Mixture Augmented Lagrange Multiplier Method for Tensor Recovery and Its Applications
Abstract
The problem of data recovery in multiway arrays (i.e., tensors) arises in many fields such as computer vision, image processing, and traffic data analysis. In this paper, we propose a scalable and fast algorithm for recovering a low-n-rank tensor with an unknown fraction of its entries being arbitrarily corrupted. In the new algorithm, the tensor recovery problem is formulated as a mixture convex multilinear Robust Principal Component Analysis (RPCA) optimization problem by minimizing a sum of the nuclear norm and the ℓ1-norm. The problem is well structured in both the objective function and constraints. We apply augmented Lagrange multiplier method which can make use of the good structure for efficiently solving this problem. In the experiments, the algorithm is compared with the state-of-art algorithm both on synthetic data and real data including traffic data, image data, and video data.
1. Introduction
A tensor is a multidimensional array. It is the higher-order generalization of vector and matrix, which has many applications in information sciences, computer vision, graph analysis [1], and traffic data analysis [2–4]. In the real world, as the size and the amount of redundancy of the data increase fast and nearly all of the existing high-dimensional real world data either have the natural form of tensor (e.g., multichannel images) or can be grouped into the form of tensor (e.g., tensor face [5], traffic data tensor model [2–4], and videos), challenges come up in many scientific areas when someone confronts with the high-dimensional real world data. Because of some reasons, one wants to capture the underlying low-dimensional structure of the tensor data or seeks to detect the irregular sparse patterns of the tensor data, such as image compression [6], foreground segmentation [7], saliency detection [8], and traffic data completion [2, 3]. As a consequence, it is desirable to develop algorithms that can capture the low-dimensional structure or the irregular sparse patterns in the high-dimensional tensor data.

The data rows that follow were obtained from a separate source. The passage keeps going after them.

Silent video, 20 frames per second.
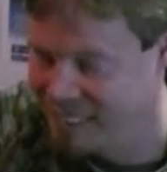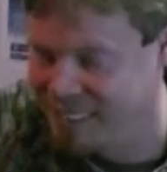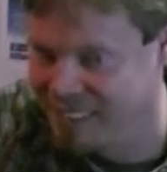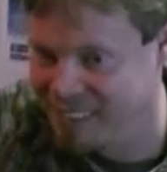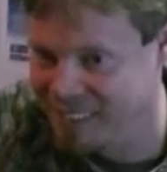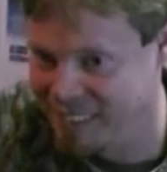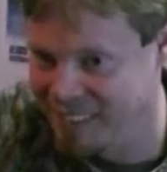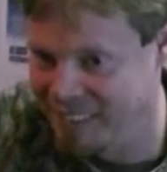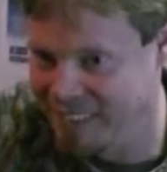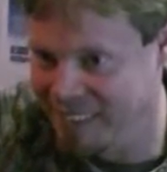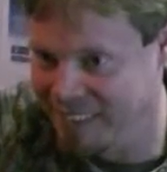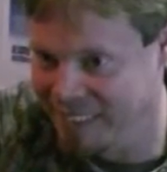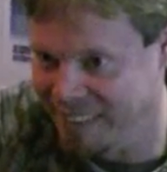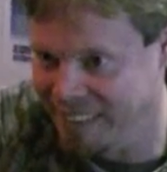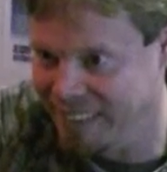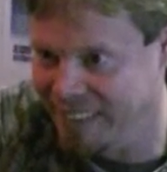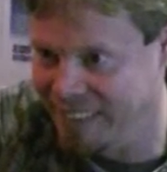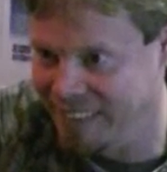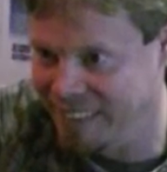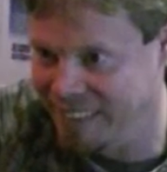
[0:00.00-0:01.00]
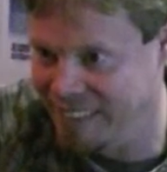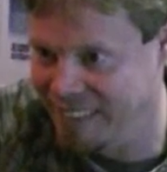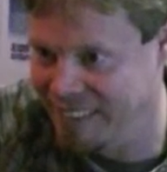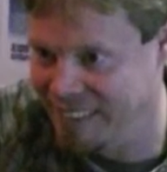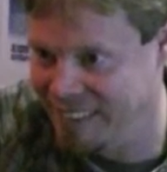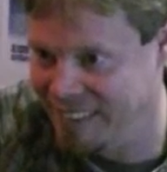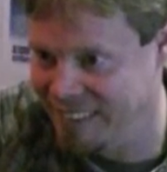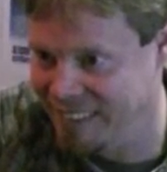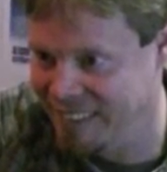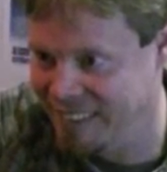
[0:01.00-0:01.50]
You know, and
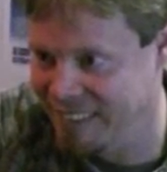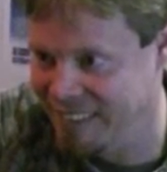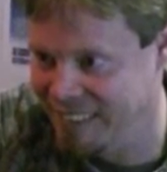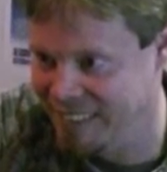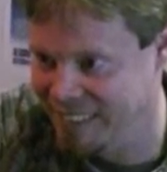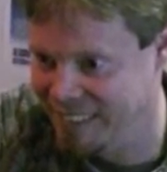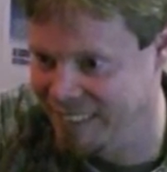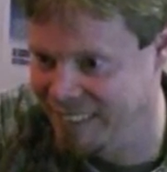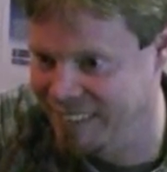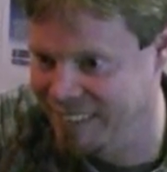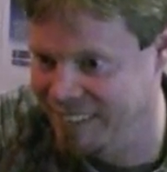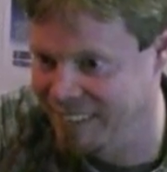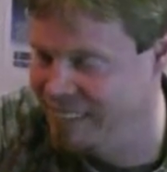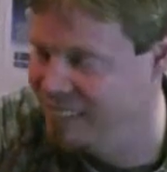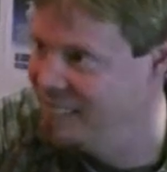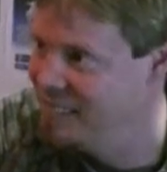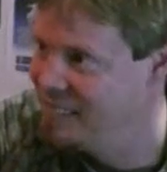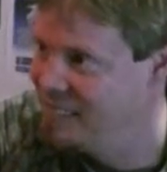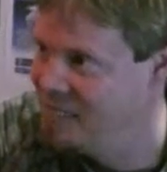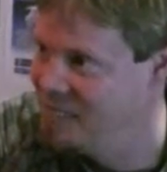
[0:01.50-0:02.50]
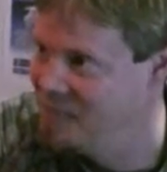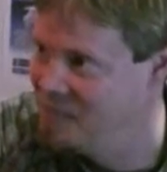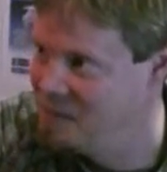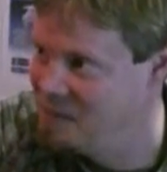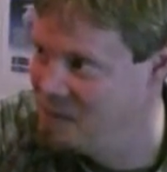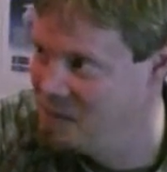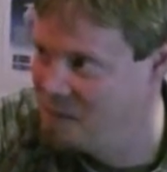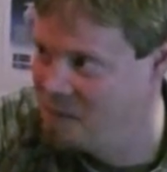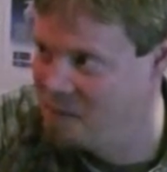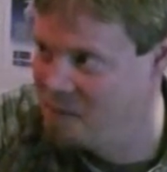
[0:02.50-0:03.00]
I was saying to
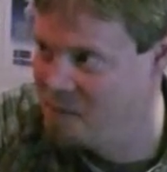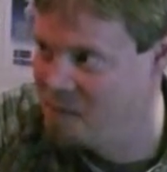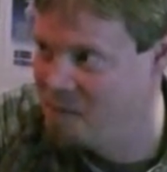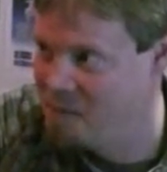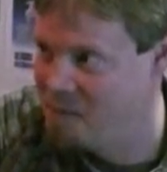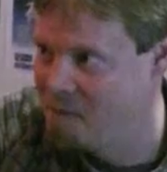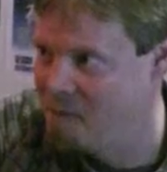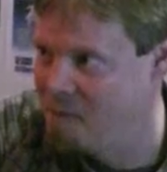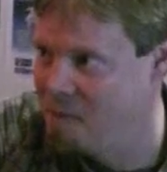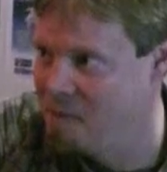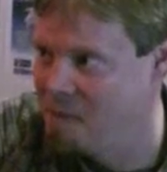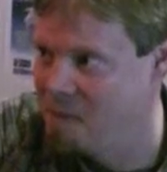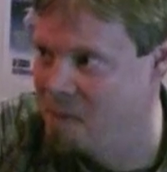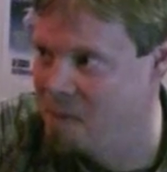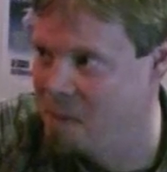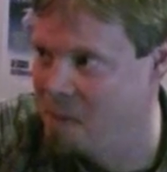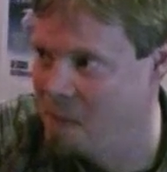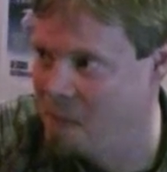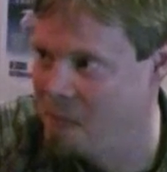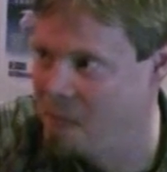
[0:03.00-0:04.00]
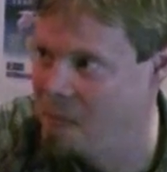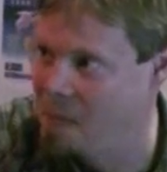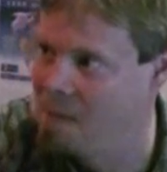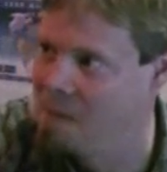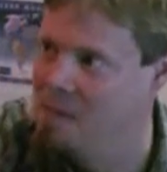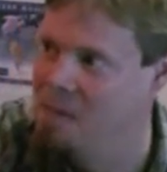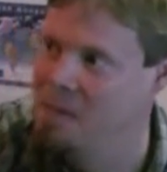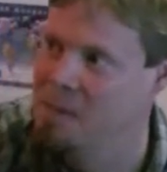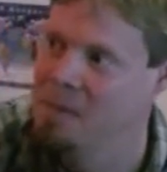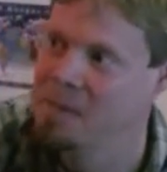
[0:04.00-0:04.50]
her like, hey, I
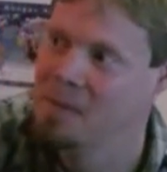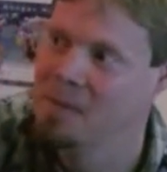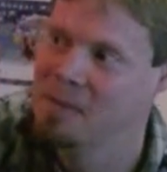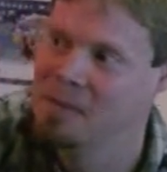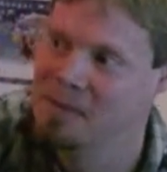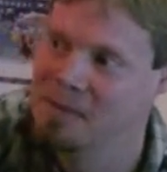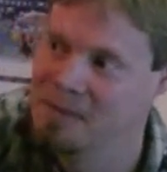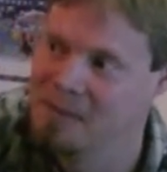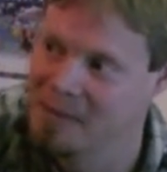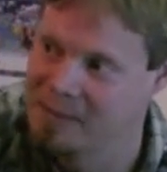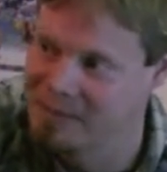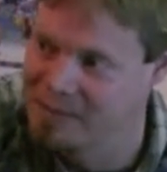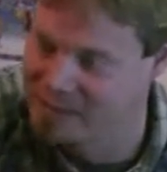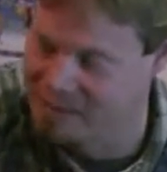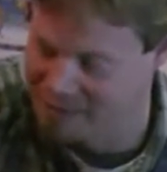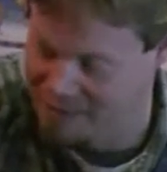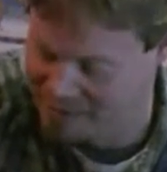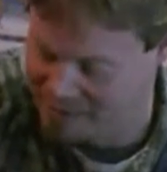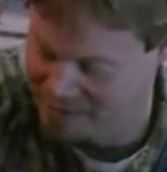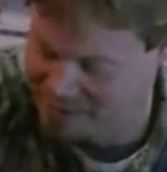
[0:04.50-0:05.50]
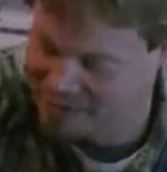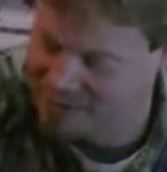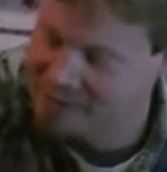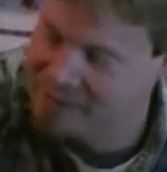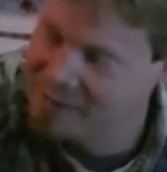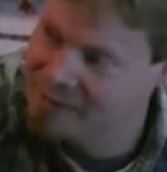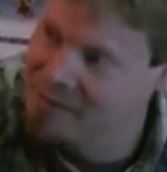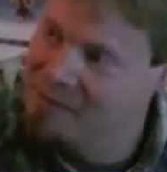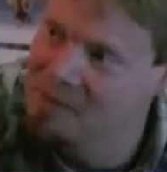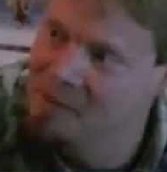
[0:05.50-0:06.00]
just need to find
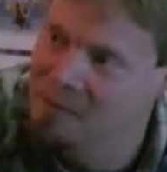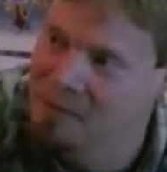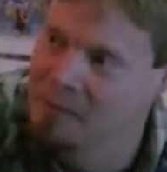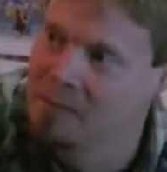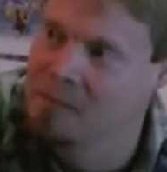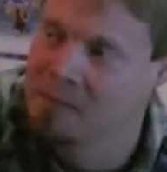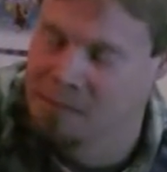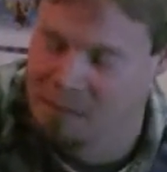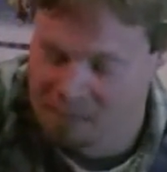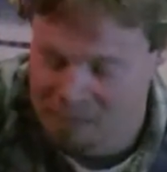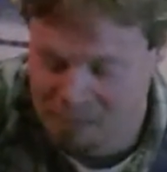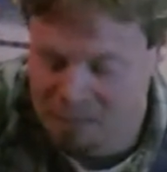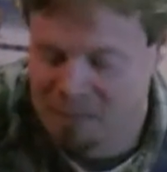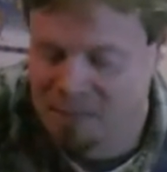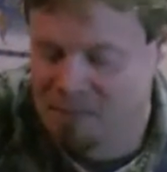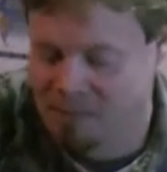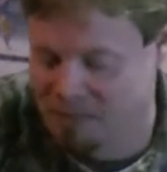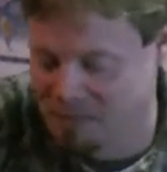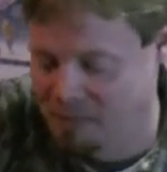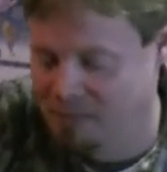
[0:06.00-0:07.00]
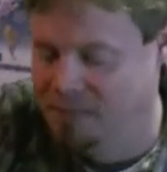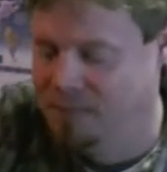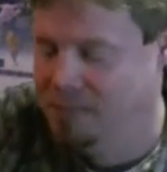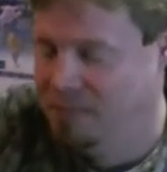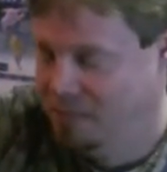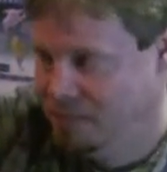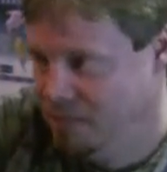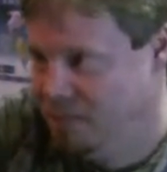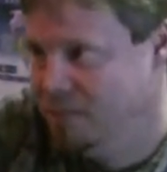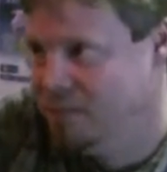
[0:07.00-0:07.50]
something stable
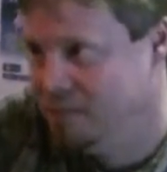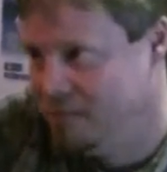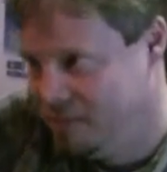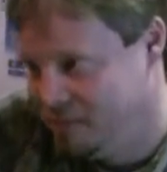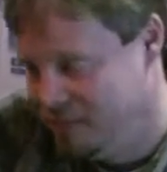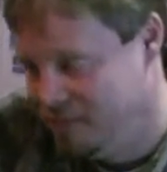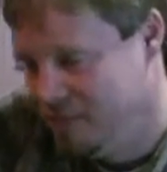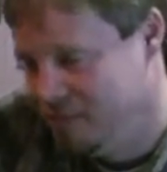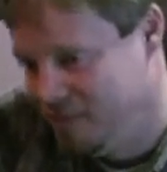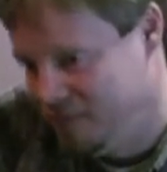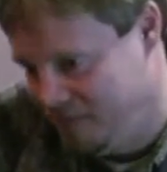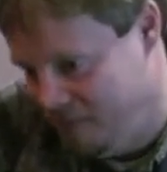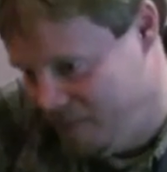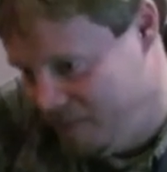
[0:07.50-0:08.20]
that's you know,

In this paper, a new algorithm for low-n-tensor recovery, which is termed as Mixture Augmented Lagrange Multiplier Method for Tensor Recovery (MALM-TR), is proposed. In the new algorithm, analogy to the RSTD [12], we convert the tensor recovery problem into a mixture convex optimization problem by adopting the relaxation technique strategy which eliminates the interdependent trace norm and ℓ1 norm constrain. Actually, the elements involved in problem are all in matrix case. Thus, it can be treated as a multilinear extension of the RPCA problem and subsumes the matrix RPCA problem as a special case. Lin et al. [14] have proved that the matrix RPCA problem can be solved by ALM with achieving higher precision, being less storage/memory demanding, and having a pleasing Q-linear convergence speed. Inspired by these merits of ALM, we try to extend the augmented Lagrange multiplier method (ALM) to the multilinear RPCA problem and prove that ALM is not only fit to solve the matrix RPCA problem but also suitable to solve the multilinear RPCA problem.
For the usage of this algorithm, it is applied to real world data recovery including traffic data recovery, image restoration, and background modeling.
In traffic data analysis area, due to detector and communication malfunctions, traffic data often confronts with the noising data phenomenon, especially the outlier value noise, which has a great impact on the performance of Intelligent Transportation System (ITS). Therefore, it is essential to solve the issues caused by outlier data in order to fully explore the applicability of the data and realize the ITS applications. In the application part of this paper, we introduce the tensor form to model the traffic data, which can encode the multimode (e.g., week, day, record) correlations of the traffic data simultaneously and preserve the multiway nature of traffic data. For example, it is assumed that a loop detector collects traffic volume data every 15 minutes. Thus, it will have 96 records in a day. If we have 20 weeks traffic volume data, these data can be formed into a tensor of size 20 × 7 × 96. Then, the proposed tensor-based method which can well mine the multimode correlations of traffic data mentioned above is used to remove outlier noise of the traffic data.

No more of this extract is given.